Starting in 1957, he held the position of professor of Anthropology and also became the director of the Institute of Anthropology within the Department of Anthropological Sciences, along with Ciro René Lafón. He also directed the Museo Etnográfico Juan B. Ambrosetti. Bórmida played a significant role in the establishment of the Bachelor of Anthropological Sciences program at the University of Buenos Aires in 1958, the same year the program was established at the National University of La Plata. He also served as the director of the journal Runa on multiple occasions.

In 1958, he married archaeologist Amalia Sanguinetti.

He began his fieldwork on Easter Island (Chile), then continued in the Pampa and Argentine Patagonia before focusing his research on indigenous populations in the Gran Chaco and lowlands of South America. Throughout his academic career, he went through three stages: an initial period characterized by his adherence to diffusionism, during which he mainly conducted research in physical anthropology (raciology) and archaeology; a second stage, beginning in 1956, where he introduced Ethnology while still conducting archaeological research, now in the San Matías Gulf coast in the Río Negro Province; and a third stage, towards the late 1960s, in which he experimented with phenomenology and founded what he referred to as tautegorical ethnology.

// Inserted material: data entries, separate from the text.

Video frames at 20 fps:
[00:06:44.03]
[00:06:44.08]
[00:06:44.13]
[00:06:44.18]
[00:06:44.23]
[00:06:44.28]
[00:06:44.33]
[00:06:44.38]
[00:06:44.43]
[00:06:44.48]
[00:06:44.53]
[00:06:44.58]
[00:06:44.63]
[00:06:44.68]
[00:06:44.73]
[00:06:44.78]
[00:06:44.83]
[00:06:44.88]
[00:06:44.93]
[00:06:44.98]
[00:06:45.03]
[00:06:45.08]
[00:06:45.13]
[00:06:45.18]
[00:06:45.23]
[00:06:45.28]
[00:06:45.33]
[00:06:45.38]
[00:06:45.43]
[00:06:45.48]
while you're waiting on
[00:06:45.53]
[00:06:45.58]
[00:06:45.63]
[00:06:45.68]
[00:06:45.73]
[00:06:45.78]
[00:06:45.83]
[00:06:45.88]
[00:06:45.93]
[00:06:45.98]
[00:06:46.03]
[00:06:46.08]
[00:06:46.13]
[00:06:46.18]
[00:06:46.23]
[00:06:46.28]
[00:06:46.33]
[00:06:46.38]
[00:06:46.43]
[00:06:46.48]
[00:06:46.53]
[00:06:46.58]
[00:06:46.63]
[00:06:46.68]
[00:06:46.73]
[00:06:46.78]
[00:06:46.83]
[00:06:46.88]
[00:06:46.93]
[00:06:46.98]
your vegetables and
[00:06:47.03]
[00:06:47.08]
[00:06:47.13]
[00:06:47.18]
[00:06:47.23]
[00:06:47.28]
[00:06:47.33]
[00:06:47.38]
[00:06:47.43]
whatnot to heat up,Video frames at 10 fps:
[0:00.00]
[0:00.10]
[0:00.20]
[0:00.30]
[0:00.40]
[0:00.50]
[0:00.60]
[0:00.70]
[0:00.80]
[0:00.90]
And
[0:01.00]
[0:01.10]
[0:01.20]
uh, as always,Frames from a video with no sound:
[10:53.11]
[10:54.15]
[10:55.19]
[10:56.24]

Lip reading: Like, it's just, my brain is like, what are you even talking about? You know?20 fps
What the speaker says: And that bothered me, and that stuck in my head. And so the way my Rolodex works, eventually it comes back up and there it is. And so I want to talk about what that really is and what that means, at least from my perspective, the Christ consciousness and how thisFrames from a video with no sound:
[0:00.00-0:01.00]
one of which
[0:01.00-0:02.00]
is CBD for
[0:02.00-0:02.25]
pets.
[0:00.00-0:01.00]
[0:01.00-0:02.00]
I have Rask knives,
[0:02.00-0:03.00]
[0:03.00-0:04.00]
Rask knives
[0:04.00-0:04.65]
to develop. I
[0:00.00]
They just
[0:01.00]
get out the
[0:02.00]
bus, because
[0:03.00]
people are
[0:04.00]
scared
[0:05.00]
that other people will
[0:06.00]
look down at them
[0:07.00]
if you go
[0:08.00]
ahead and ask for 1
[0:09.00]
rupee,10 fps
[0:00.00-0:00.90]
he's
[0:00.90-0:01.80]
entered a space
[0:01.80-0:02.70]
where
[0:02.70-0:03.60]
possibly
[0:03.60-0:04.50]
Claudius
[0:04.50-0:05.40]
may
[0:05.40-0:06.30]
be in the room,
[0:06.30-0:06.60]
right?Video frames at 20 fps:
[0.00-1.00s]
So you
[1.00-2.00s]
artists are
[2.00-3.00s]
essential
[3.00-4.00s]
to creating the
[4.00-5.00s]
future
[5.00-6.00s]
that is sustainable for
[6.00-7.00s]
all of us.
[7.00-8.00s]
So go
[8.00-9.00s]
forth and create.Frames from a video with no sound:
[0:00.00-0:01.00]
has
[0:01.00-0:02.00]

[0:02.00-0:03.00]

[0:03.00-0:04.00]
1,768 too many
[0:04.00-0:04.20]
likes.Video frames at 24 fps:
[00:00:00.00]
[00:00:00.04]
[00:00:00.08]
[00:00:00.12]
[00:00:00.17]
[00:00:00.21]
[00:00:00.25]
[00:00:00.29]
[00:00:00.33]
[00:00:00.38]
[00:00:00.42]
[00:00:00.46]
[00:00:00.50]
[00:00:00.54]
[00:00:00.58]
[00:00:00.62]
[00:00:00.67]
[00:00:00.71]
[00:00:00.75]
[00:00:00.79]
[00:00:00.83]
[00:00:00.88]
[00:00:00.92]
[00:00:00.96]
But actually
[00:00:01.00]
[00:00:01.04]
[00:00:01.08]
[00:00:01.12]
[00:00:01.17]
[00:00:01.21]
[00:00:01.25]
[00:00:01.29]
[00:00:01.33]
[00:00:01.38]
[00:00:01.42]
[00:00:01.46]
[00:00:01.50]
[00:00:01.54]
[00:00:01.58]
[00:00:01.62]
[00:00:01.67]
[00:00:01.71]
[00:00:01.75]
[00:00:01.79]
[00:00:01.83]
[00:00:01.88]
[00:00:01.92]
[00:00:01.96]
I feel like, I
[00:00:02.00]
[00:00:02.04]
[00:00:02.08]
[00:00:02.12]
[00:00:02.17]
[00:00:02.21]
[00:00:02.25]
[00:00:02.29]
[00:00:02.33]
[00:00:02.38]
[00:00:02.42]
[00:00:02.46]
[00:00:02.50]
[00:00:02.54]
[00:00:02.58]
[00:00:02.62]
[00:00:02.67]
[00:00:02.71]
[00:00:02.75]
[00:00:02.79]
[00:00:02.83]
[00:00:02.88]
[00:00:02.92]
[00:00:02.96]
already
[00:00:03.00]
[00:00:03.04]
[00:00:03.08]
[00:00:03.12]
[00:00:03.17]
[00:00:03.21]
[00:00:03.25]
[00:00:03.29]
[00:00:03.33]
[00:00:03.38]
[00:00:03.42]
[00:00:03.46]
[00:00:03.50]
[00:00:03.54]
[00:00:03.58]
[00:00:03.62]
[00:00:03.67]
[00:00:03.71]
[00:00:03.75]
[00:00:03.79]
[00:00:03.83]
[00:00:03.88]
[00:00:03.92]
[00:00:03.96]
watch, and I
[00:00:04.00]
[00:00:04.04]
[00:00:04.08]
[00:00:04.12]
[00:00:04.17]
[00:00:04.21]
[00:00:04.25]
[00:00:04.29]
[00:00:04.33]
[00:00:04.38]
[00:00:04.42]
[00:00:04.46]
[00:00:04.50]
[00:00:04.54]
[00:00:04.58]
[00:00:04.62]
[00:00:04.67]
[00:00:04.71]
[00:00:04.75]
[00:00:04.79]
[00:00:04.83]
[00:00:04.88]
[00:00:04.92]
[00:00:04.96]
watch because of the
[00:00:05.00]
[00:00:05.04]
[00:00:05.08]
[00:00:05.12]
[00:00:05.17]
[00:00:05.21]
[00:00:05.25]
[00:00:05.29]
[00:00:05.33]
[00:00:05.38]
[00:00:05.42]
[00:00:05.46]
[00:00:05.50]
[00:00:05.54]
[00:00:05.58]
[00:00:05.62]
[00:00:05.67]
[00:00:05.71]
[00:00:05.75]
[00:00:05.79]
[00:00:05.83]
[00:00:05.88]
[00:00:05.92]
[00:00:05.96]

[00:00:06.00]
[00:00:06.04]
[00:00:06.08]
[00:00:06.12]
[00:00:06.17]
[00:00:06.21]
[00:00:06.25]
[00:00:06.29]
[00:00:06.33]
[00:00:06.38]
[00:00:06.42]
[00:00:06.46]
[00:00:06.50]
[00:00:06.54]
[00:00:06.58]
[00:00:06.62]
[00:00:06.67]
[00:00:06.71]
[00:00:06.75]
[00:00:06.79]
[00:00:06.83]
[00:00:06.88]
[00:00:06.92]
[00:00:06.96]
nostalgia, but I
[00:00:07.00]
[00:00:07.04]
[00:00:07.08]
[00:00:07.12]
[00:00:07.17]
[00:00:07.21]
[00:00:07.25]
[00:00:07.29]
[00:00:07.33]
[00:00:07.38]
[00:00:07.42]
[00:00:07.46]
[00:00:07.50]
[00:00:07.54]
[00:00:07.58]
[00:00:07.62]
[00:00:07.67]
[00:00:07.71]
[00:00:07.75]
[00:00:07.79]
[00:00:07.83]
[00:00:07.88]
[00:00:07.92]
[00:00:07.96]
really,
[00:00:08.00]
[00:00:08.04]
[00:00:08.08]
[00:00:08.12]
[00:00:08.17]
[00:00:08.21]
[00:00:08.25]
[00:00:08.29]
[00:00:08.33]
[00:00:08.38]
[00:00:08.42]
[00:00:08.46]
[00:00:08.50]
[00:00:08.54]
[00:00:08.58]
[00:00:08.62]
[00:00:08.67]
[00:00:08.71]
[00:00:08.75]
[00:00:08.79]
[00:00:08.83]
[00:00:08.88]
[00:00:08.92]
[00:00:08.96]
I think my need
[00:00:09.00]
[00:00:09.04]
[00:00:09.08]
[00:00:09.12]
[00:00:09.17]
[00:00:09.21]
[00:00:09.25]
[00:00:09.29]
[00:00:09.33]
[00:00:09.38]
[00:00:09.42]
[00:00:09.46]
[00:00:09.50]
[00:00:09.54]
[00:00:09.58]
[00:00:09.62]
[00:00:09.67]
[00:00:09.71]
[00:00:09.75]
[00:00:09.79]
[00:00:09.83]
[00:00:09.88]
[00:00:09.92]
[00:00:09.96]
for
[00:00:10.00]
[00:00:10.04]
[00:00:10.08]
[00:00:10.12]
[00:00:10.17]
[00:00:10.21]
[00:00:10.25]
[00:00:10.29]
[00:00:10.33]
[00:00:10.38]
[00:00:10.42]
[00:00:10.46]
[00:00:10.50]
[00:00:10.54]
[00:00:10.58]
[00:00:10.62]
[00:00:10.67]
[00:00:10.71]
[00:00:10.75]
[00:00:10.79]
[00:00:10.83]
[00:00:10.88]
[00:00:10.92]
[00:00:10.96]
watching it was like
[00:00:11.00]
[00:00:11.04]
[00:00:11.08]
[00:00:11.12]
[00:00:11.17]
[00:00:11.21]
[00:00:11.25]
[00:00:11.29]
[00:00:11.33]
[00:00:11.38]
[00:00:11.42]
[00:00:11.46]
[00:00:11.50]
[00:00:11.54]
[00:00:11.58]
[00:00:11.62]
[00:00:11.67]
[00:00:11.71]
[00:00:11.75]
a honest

He supervised or trained a significant number of individuals, aided by his charismatic personality. Among them were his wife Amalia Sanguinetti, Hugo Ratier, Leopoldo Bartolomé, Eduardo Menéndez, Norberto Pelissero, Celia Mashnshnek, among others. However, over time, many of them, including the first three mentioned, distanced themselves from Bórmida and held highly critical views of his political and academic positions.

In 1973, during the government of Héctor J. Cámpora, he was expelled from the University of Buenos Aires, which led to the founding of the Argentine Center of American Ethnology (Centro Argentino de Etnología Americana, CAEA), where he retreated until he and his group of disciples regained academic power with the 1976 coup d'état. He and his group were subsequently accused of complicity with the last military dictatorship and of maintaining outdated academic ideas.

He died on September 20, 1978, due to a cardiovascular condition, at the age of 58.